This is the Last Sunday of the Church's year, and each year we end with this Gospel that describes the events that will take place at the end of the world. Our Lord left us these words so that those who actually find themselves in the end times won't be caught completely by surprise.
Of course there is always a bit of uncertainty in knowing whether this prophecy refers to our era, or to another era some time in the future. Over the past centuries there have been events that made people of those times feel that perhaps things were then at the end. With good enough reason, many people didn't expect the world to last much beyond the death of Christ; and others again had reason to worry about the end when the year 999 gave way to 1000, as the first millennium turned into the second.
And, many of our own people feel apprehensive, even though we are almost a year into the third millennium. Certainly, we have seen forces that can aptly be described as "Antichrist" challenging Christendom in an attack that will not soon be forgotten. To be honest, though, it is hard, any longer, to describe our own society as "Christendom." Perhaps at no time in history have our Lord's words about an "abomination of desolation" seemed to fit the current situation. The phrase originally referred to the Jewish Temple, where invading forces stopped the Jews from offering sacrifice to God, and substituted sacrifices to the false "god" Jupiter. We Catholics have a right to ask if we are not seeing our Lord's prophecy fulfilled in all of the abominations that we have seen taking place in our churches over the past 35 years. Has not the Holy Sacrifice of the Mass been replaced with something foreign?
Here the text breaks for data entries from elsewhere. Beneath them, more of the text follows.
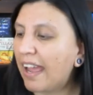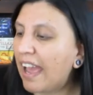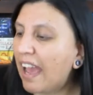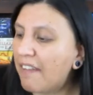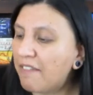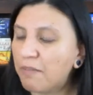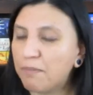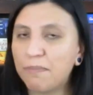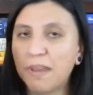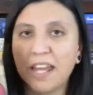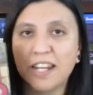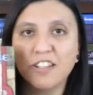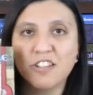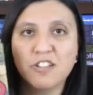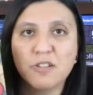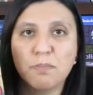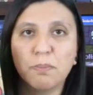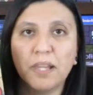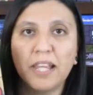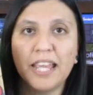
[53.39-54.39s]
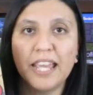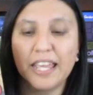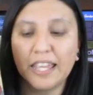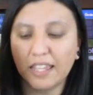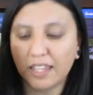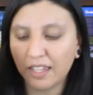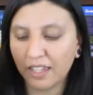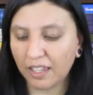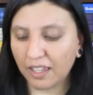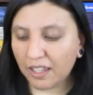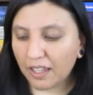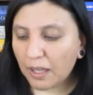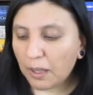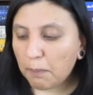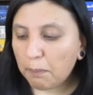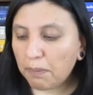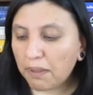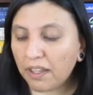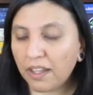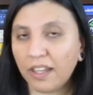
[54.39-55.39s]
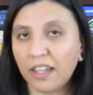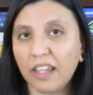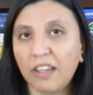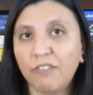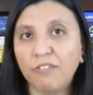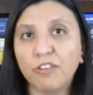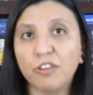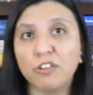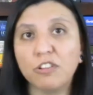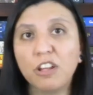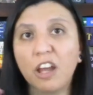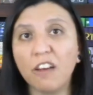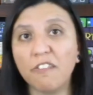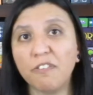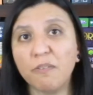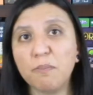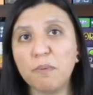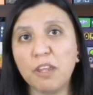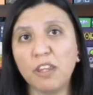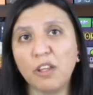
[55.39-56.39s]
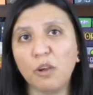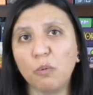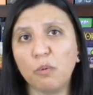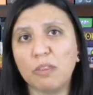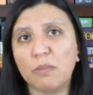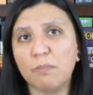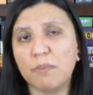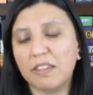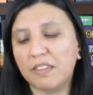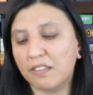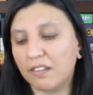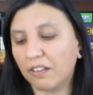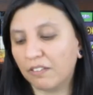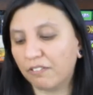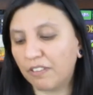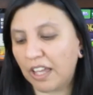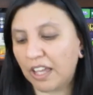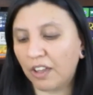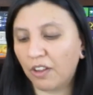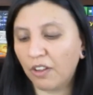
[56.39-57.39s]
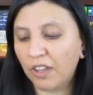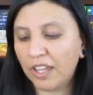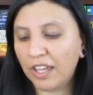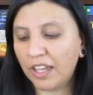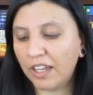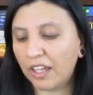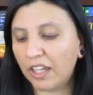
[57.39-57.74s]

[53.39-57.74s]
I haven't managed to play it. But if you're not familiar with Mystic Vale,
And certainly, our era has had more than its share of false Christs and false prophets. The nearly two thousand year old teaching of the Catholic Church is being stood on its head in so many churches and schools -- and there is no shortage of pentecosstalists and "visionaries" ready to claim that all of these perversions of the truth are somehow approved by "heaven."
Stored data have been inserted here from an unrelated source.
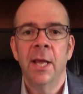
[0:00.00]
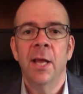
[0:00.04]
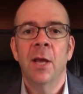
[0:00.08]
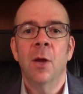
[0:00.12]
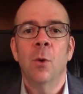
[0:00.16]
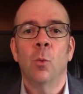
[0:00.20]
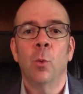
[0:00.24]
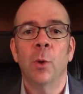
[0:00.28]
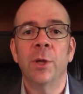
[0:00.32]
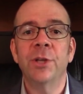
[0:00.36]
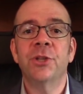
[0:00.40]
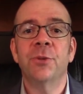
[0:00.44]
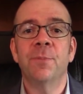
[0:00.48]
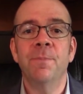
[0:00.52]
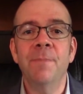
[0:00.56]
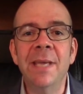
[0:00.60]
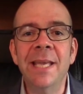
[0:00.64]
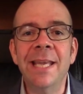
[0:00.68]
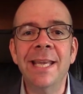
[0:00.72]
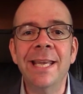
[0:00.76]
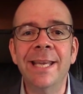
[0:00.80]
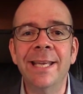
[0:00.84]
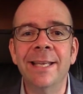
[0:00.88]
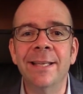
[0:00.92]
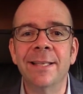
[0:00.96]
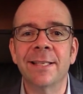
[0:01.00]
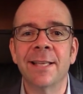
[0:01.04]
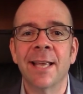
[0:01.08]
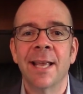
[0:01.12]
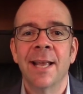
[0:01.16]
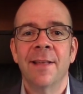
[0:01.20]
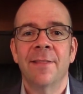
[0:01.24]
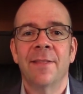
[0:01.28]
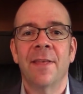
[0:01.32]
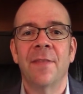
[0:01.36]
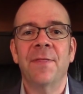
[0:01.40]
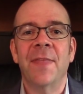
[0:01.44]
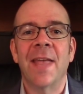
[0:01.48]
which means
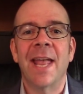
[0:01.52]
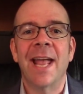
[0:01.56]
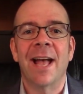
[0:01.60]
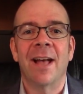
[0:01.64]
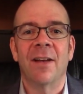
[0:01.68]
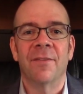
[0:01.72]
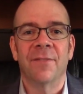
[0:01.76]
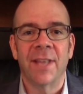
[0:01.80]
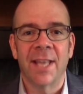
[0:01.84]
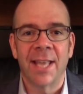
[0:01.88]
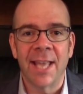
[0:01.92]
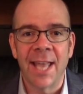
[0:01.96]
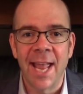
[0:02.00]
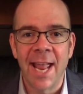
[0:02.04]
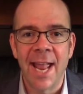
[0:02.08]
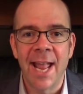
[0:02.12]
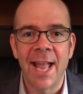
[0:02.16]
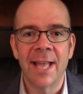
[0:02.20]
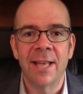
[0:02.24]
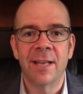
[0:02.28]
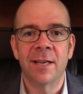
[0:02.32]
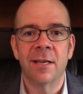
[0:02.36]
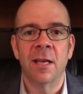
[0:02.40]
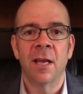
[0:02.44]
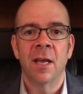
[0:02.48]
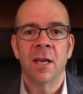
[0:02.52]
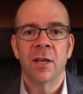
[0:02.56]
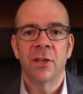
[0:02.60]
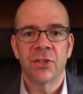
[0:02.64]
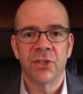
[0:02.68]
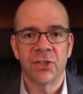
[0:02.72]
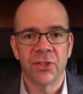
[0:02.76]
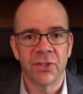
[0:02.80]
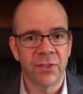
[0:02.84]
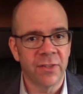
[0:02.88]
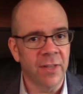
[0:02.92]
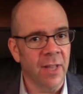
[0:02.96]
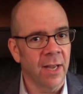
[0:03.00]
that they have canned,
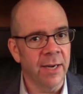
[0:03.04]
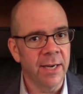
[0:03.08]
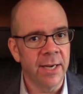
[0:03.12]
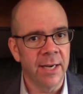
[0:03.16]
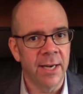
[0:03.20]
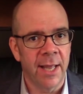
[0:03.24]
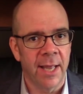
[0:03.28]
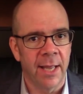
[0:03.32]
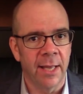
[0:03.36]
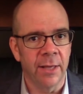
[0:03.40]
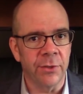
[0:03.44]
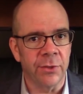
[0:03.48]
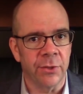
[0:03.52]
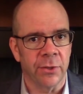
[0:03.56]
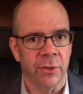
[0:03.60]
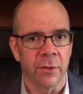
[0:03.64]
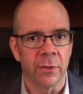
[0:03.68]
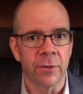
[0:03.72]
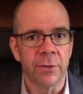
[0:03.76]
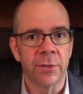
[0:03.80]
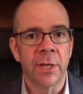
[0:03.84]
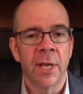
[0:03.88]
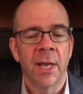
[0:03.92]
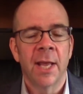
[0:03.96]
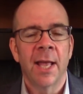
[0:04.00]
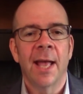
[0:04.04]
studied answers.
But yet, we don't know for certain what the future will bring. God has delivered His people from similar, seemingly impossible situations in the past. He has raised up good and holy men and women to deliver His Church through prayer, and penance, and exhortation, and good example. He has raised up armies of Christian warriors when that was His way of dealing with those intent on wiping our Christianity; and He has raised up armies of nurses and physicians and other charitable people when it was His plan to spare a world that seemed about to end through diseases like the black plague. The world will end in God's good time; both for us as individuals, and some day for the entire planet in the more literal sense.
Perhaps it is because of the importance to prepare for our own end, as well as to meet the need of having holy people to cooperate with God's plans for the world in the larger sense, that the Church has us read St. Paul's words in today's Mass. His words are extremely important, since they tell us what we must do to prepare for either eventuality: they tell us how to go about living the spiritual life.
"Cease not to pray ... that you will be filled with the knowledge of the will of God." This is the very beginning of living life as a Christian -- we need to know what it is that God wants of us. Almost by definition, "holiness" is conforming our wills to the will of God -- and no amount of good intention will enable to do that without coming to a knowledge of God's will. We must pray, and study, and reflect in order to receive this "wisdom and spiritual understanding" of which St. Paul speaks.
And, he goes on to pray that we may "walk worthy of God - - - in all things pleasing, being fruitful in every good work, and increasing in the knowledge of God." That, once we have come to know the will of God, we will make it our will. That we will do the good works that He expects of us. And that by continuing to live this life with God, growing in love of Him we will also grow in knowledge of Him; better able to love what we know, and better able to know what we love.
Through this process, Paul tells us, we will be strengthened according to the power of God's glory, becoming long-suffering and patient and even joyful in doing His will, in spite of every obstacle. That we will give thanks to God for making us the partners of the saints in His light.
God has paid the price of our redemption with the Blood of His only begotten Son. He has delivered us from the power of darkness; liberating us from the captivity of the devil, translating us into the kingdom of His love. We have only to respond by doing these things urged on us by Saint Paul today:
If we follow St. Paul's simple directions we will be fully prepared for the end. Whether that end be quite personal and individual, or even if it is truly the end of the age and the end of the planet. "Heaven and earth shall pass away, but [God's] words shall never pass away."